::: Task input
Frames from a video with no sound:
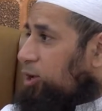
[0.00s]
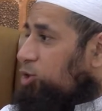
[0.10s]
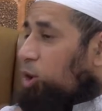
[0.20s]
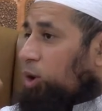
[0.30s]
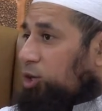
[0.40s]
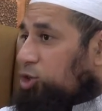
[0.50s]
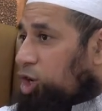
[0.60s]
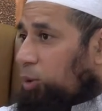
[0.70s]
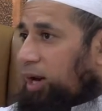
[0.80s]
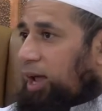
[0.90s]
So a
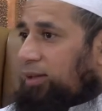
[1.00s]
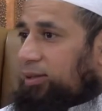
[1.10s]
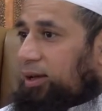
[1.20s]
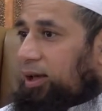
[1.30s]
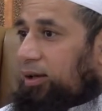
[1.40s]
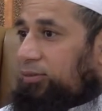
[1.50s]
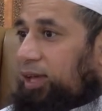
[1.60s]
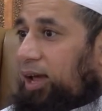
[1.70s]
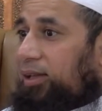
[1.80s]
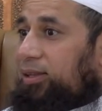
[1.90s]
dual i'tikaf,
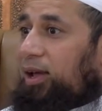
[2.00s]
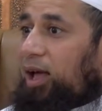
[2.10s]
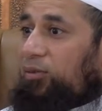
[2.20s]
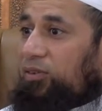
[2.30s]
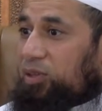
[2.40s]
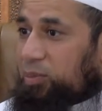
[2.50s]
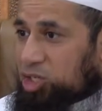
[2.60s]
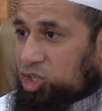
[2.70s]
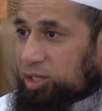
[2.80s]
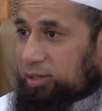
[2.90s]
the i'tikaf of the
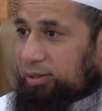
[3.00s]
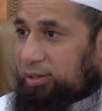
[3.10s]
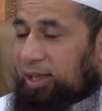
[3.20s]
masjid,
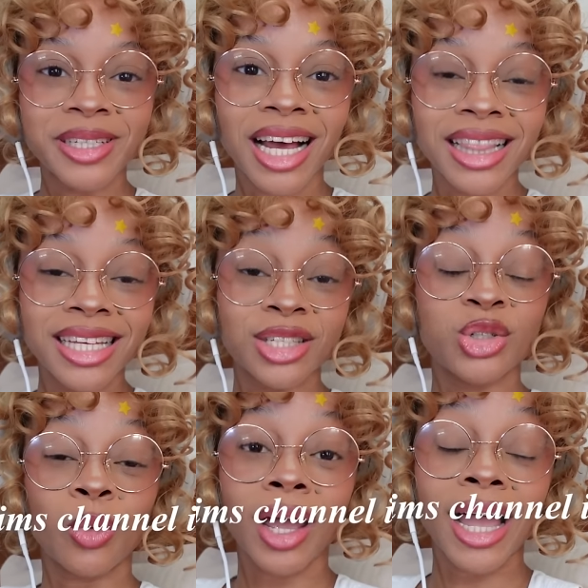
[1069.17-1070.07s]
but not least,
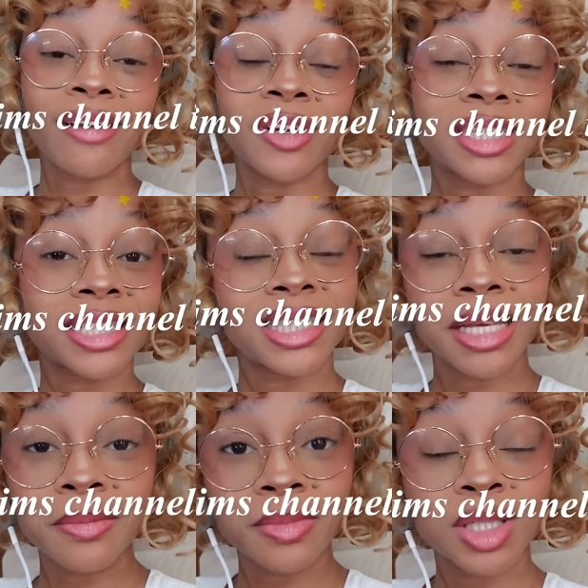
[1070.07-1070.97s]
do I have a
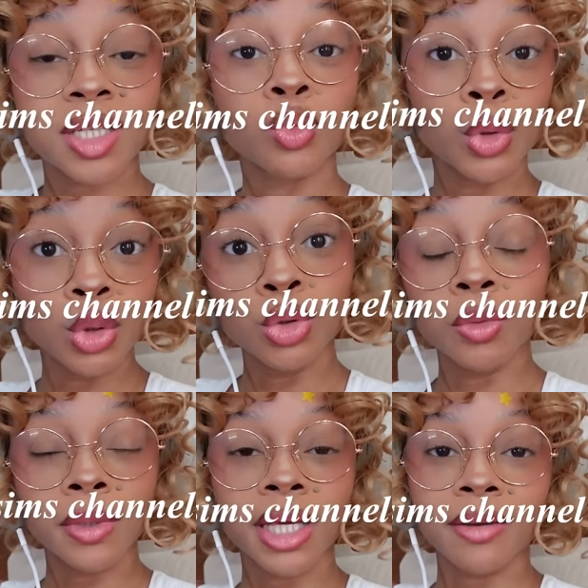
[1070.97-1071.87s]
Sims
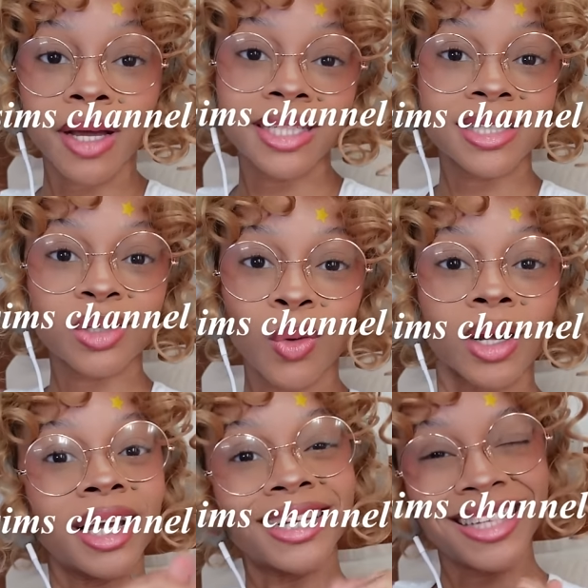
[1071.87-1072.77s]
room in my
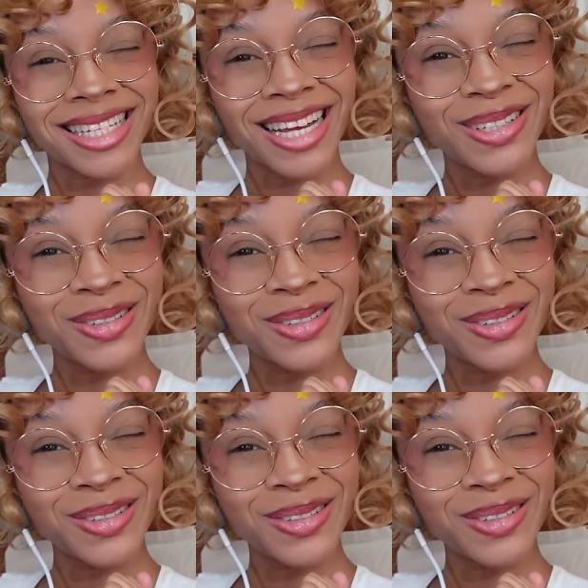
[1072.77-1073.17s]
Discord? Yes, I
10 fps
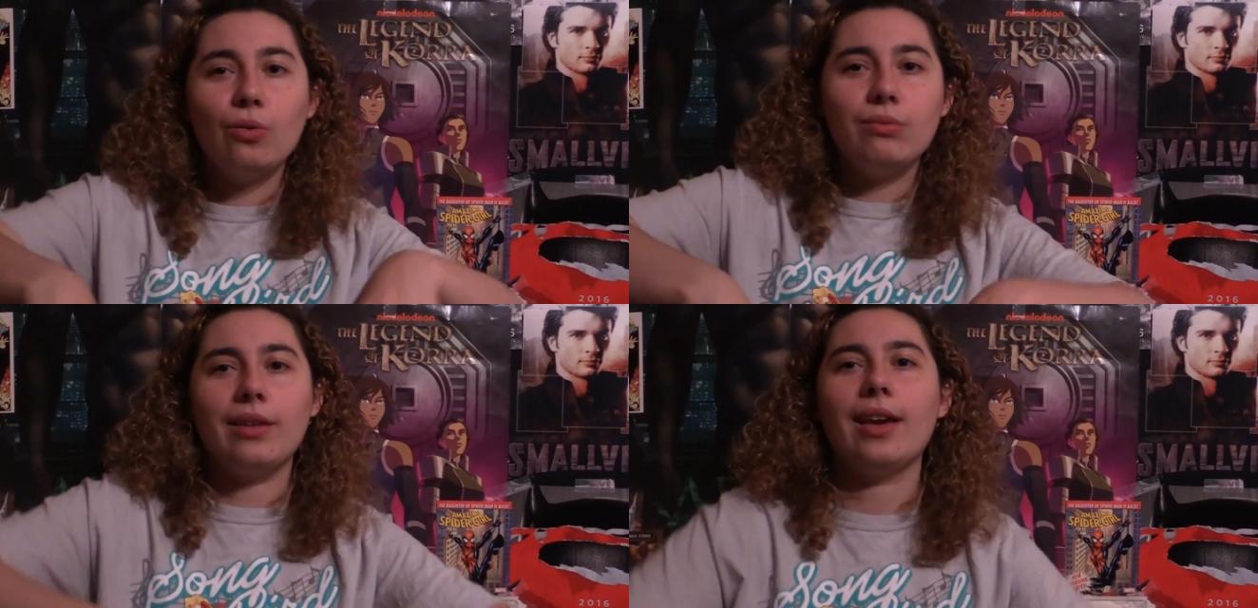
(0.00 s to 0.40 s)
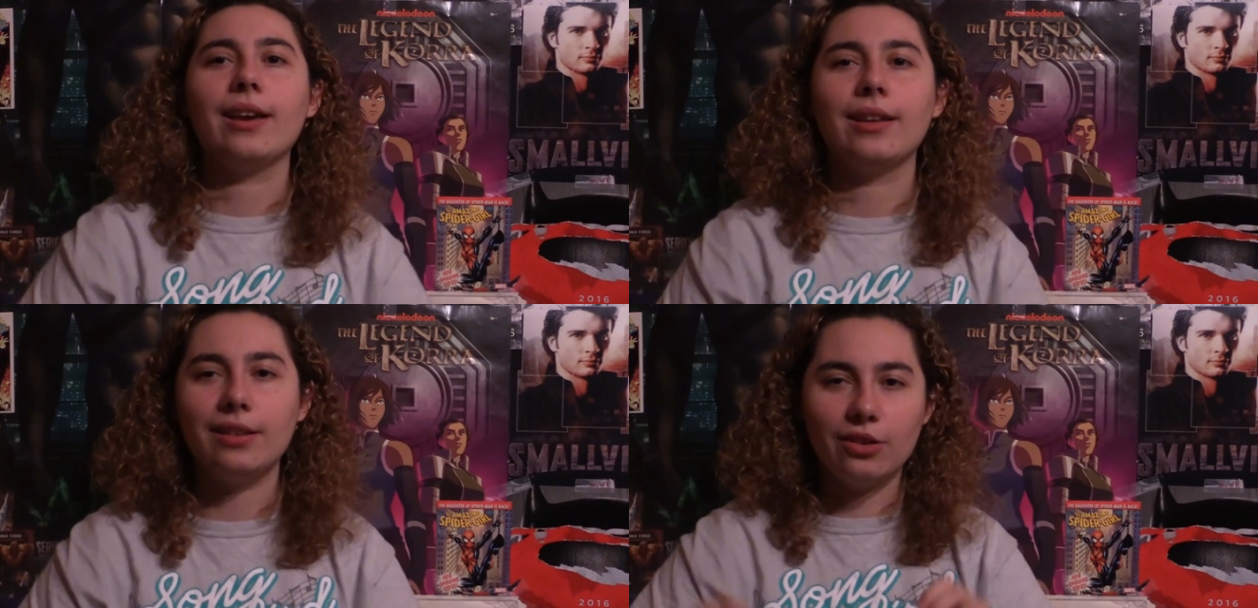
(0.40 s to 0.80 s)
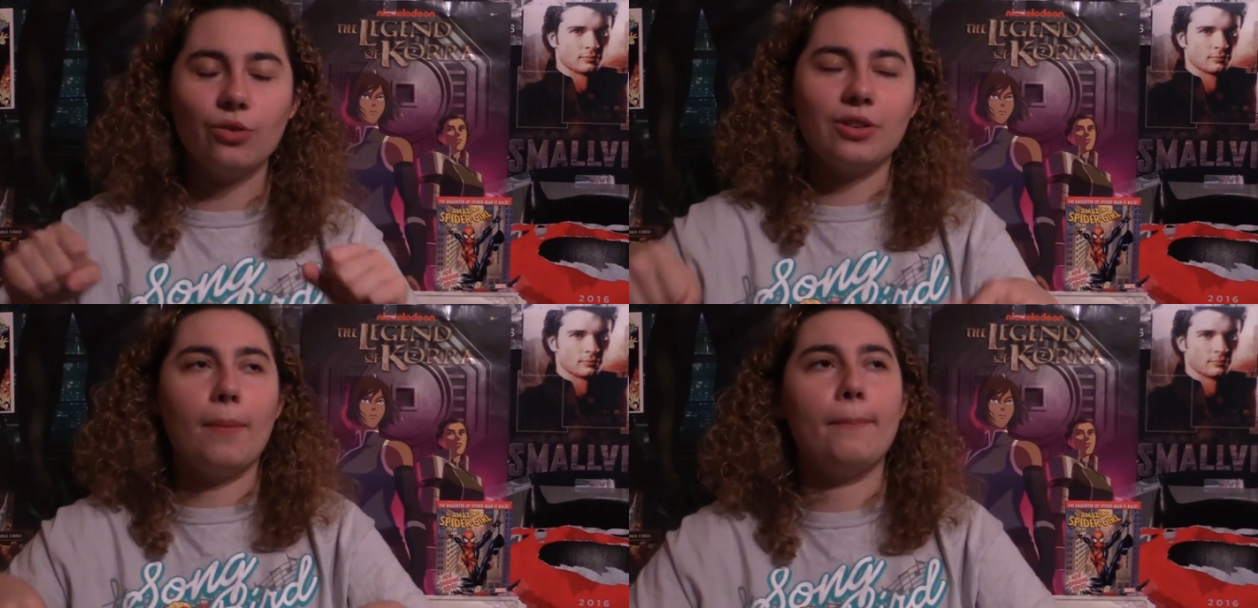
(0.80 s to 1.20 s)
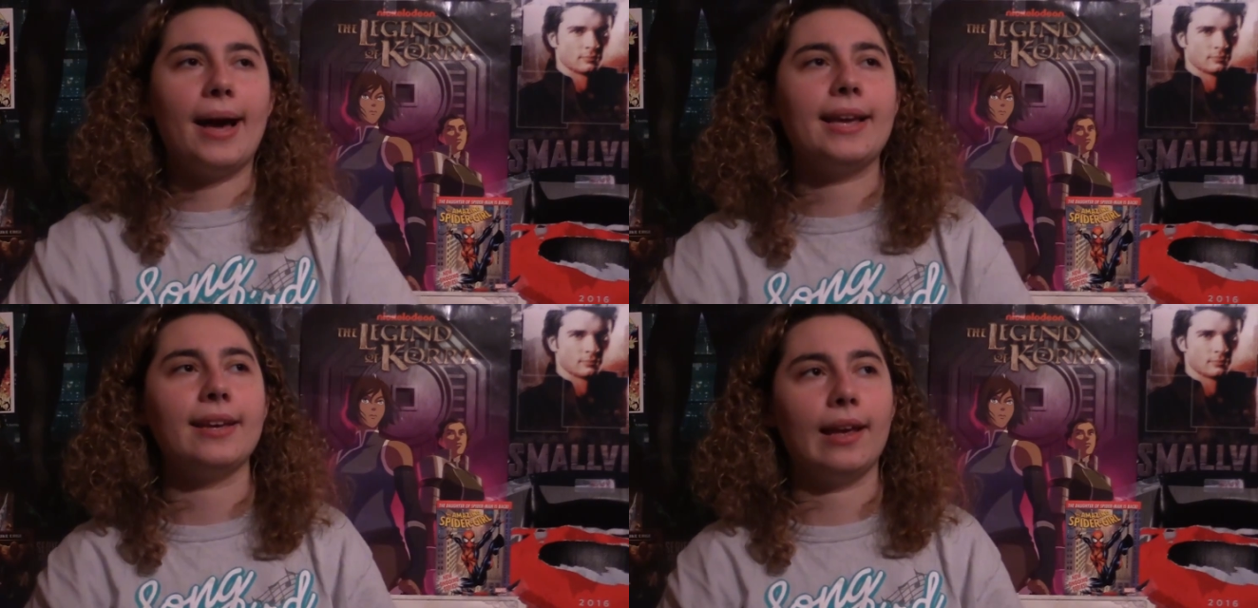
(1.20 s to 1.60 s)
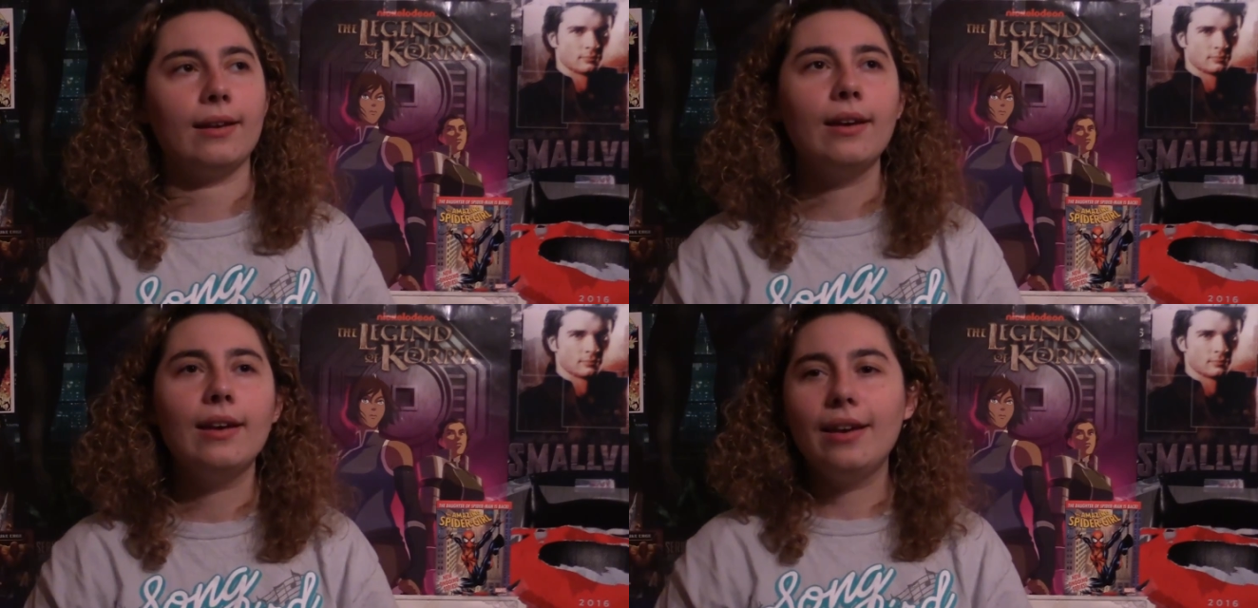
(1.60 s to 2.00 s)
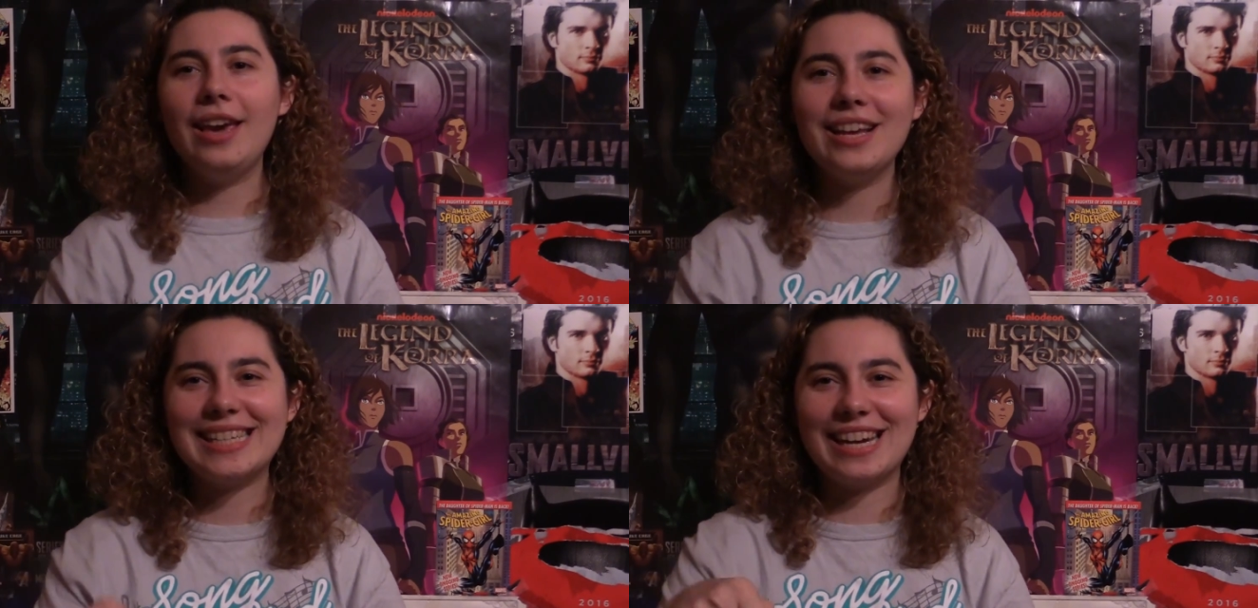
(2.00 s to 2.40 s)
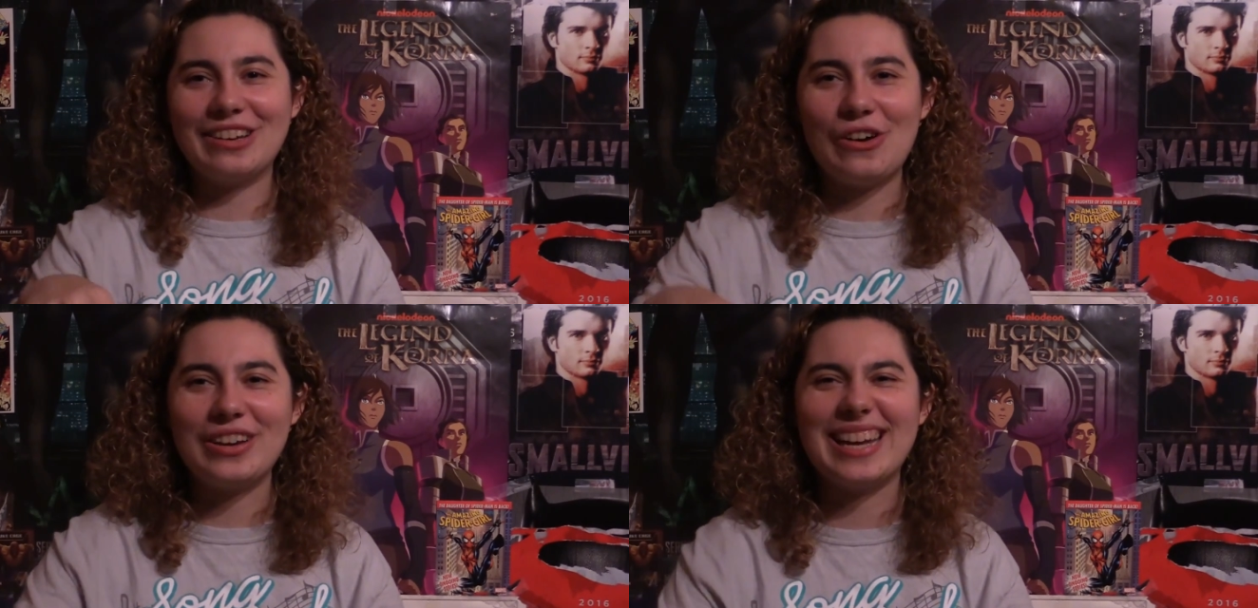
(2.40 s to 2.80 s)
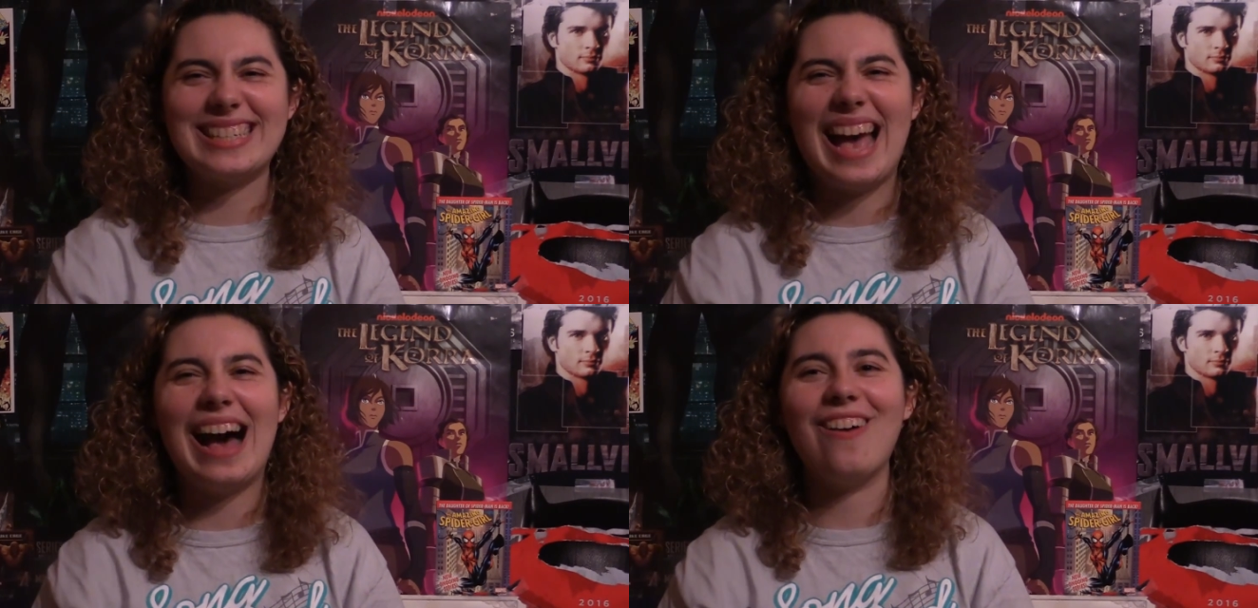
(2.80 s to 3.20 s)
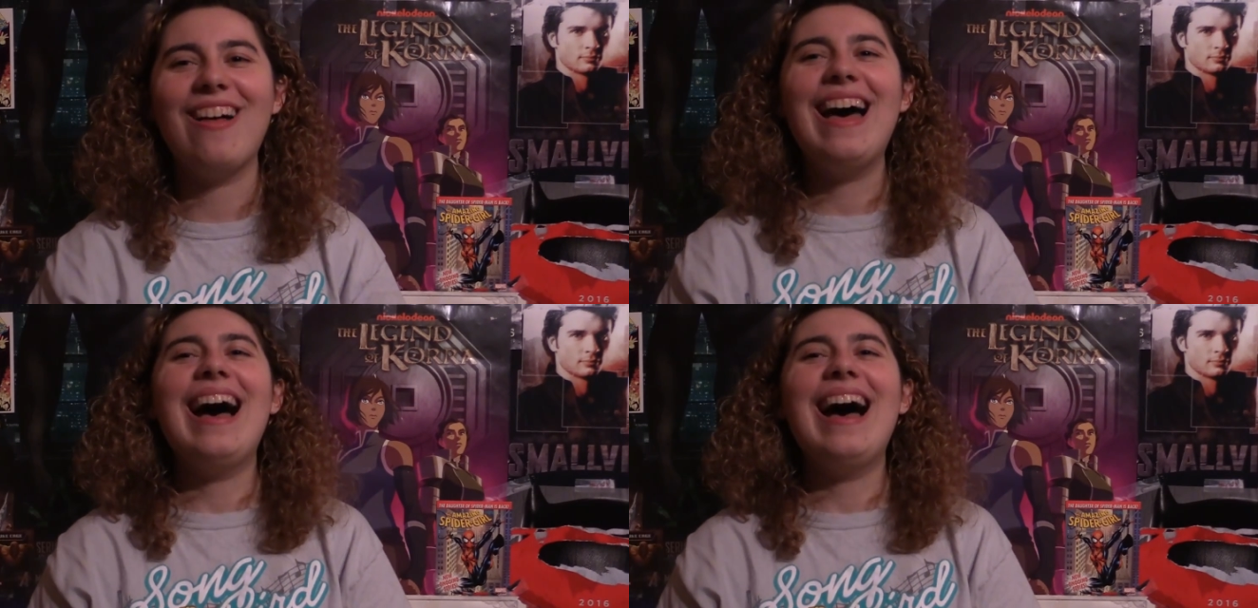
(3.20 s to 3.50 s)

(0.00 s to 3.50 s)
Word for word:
Speaker 1: own thing. And he goes on a bike and he's gonna go against Hal.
::::::
Repeat every record above exactly, except the pictures.

● Solution to this exercise
Frames from a video with no sound:
[0.00s]
[0.10s]
[0.20s]
[0.30s]
[0.40s]
[0.50s]
[0.60s]
[0.70s]
[0.80s]
[0.90s]
So a
[1.00s]
[1.10s]
[1.20s]
[1.30s]
[1.40s]
[1.50s]
[1.60s]
[1.70s]
[1.80s]
[1.90s]
dual i'tikaf,
[2.00s]
[2.10s]
[2.20s]
[2.30s]
[2.40s]
[2.50s]
[2.60s]
[2.70s]
[2.80s]
[2.90s]
the i'tikaf of the
[3.00s]
[3.10s]
[3.20s]
masjid,
[1069.17-1070.07s]
but not least,
[1070.07-1070.97s]
do I have a
[1070.97-1071.87s]
Sims
[1071.87-1072.77s]
room in my
[1072.77-1073.17s]
Discord? Yes, I
10 fps
(0.00 s to 0.40 s)
(0.40 s to 0.80 s)
(0.80 s to 1.20 s)
(1.20 s to 1.60 s)
(1.60 s to 2.00 s)
(2.00 s to 2.40 s)
(2.40 s to 2.80 s)
(2.80 s to 3.20 s)
(3.20 s to 3.50 s)

(0.00 s to 3.50 s)
Word for word:
Speaker 1: own thing. And he goes on a bike and he's gonna go against Hal.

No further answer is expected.